Step 3: Bend your right knee and bring it towards your chest. At the same time, move your left elbow towards the centre. Your knees and elbow should meet in the middle of the body.

Step 4: Repeat the same with the other elbow and knee.

4/7

​Running stairs

Running up a set of stairs helps to muscles building and improve your cardiovascular fitness level. Running stairs can help burn 889 calories per hour for a person weighing 65 kilos.

Directions:

Step 1: Walk up the stairs normally for about 5 minutes.

Step 2: After this gradually increase your intensity and sprint up the stairs for 30 seconds.

Step 3: Again walk normally for 1 minute. Repeat the same for 5 minutes.

5/7

​Skipping rope

Skipping rope helps to improve your coordination, burns calories and improves bone density. You can burn 15 to 20 calories per minute by jumping rope at an average speed.

Directions:

Step 1: Hold both the handles of your rope in each hand.

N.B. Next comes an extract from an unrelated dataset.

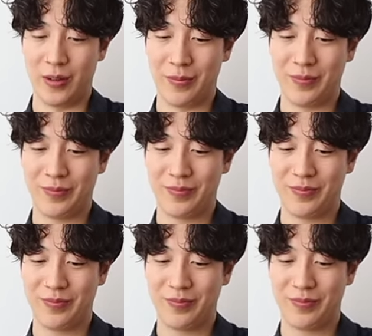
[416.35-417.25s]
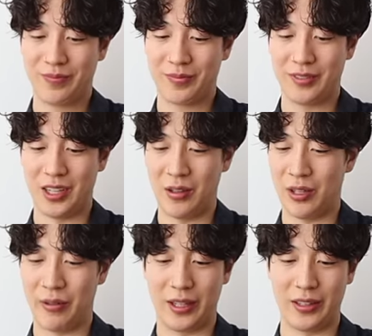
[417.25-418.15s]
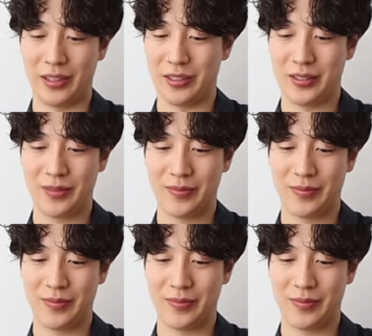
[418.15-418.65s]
up. I don't, I don't get this.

Step 2: Now swing it and jump up as soon as it comes near your feet.

Step 3: Start slow and repeat the same. Gradually increase your speed.

6/7

​Jumping jack

Jumping jack is a full-body workout. The movement involves all the leg muscles and swinging the arms has an effect that is similar to cardiovascular training. A person weighing 60 kilos can burn 8 calories per minute by doing this move.

Directions:

Step 1: Stand with your feet slightly apart from each other and hands by your sides.

Step 2: Now jump up in the air and spread your legs shoulder-width apart. At the same time stretch your arms out.

Step 3: Come back to the starting position with your feet together and arms at the sides to complete one repetition.

7/7

​Spot jogging

Who said you need open space to jog? You can do it even in your home. Spot jogging has a similar effect of jogging, you just have to do it standing at one place. A person weighing 56 kilos can burn 60 calories by jogging for 10 minutes.

Directions:

Step 1: Stand on the floor with your feet slightly apart from each other.

Step 2: Lift your left knee up to the height of your waist and then bring it down.

Step 3: As the first foot comes down, repeat the same with the other knee.

Step 4: Keep repeating the movement and gradually increase your speed.